Congressman Adrian Smith weighs economic impact on Nebraska when considering issues

Nebraska Third District Congressman Adrian Smith talks about the issues facing Congress and the country with the editorial board at the Star-Herald Tuesday, Aug. 27. Smith stopped on a visit to the area to talk with citizens and to present a Young Entrepreneur Award to Papa Mood Vineyards and Winery in Scottsbluff.

Maintaining a strong economy is always on the forefront for any elected official, whether it be local, state or federal offices.

U.S. Rep. Adrian Smith said when he’s looking at economic issues, he always looks at how it will impact Nebraska, especially ag producers.

“I always try to break things down in terms of what will be the impact to individual producers,” Smith said. “How will that impact the community and the region? And then, how will that impact consumers ultimately? When you look at the uniqueness of western Nebraska and eastern Wyoming agriculture, whether it’s sugar beets, whether it’s dry beans or other crops, these are scenarios that ultimately we want consumers to have stable opportunities for helping feed the country and also helping feed the world.”
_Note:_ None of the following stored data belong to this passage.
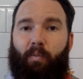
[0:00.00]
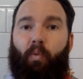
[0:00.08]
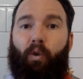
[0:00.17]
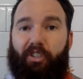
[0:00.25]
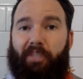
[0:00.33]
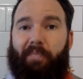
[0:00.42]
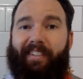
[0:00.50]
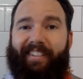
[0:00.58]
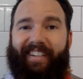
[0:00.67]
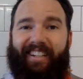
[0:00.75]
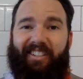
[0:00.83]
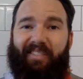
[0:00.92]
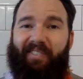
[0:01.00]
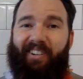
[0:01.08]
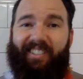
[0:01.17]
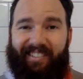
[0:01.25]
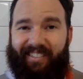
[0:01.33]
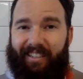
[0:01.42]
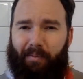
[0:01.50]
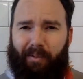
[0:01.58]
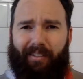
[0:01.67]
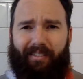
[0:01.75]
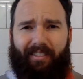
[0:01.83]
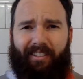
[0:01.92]
Worshiping as you fall asleep.
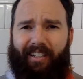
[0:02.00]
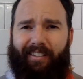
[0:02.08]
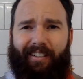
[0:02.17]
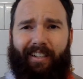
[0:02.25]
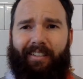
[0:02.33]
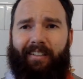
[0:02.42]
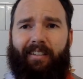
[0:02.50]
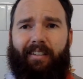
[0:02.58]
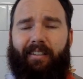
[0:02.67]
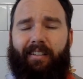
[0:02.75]
What a crazy idea.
With adverse weather statewide, flooding in Eastern Nebraska and an irrigation canal tunnel collapse impacting growers in western Nebraska and eastern Wyoming over the last growing season, Smith said it’s a tribute to those involved that they worked for solutions in the aftermath.

“Really salute the local stakeholders, especially on the collapse of the canal,” Smith said. “The local stakeholders are very diligent in finding solutions. I’ve been working with the federal agencies relevant to the situation to bring folks together to find a common solution moving forward.”

The anticipated approval of the new United States-Mexico-Canada trade agreement is a major step forward for the U.S. economy, but Smith said there is still plenty of work to be done. The USMCA would replace the 25-year-old North American Free Trade Agreement. Negotiating teams from the three countries are working out the final details, and the measure will have to pass votes in the U.S. House and Senate before final approval. The USMCA has been one of President Donald Trump’s top priorities.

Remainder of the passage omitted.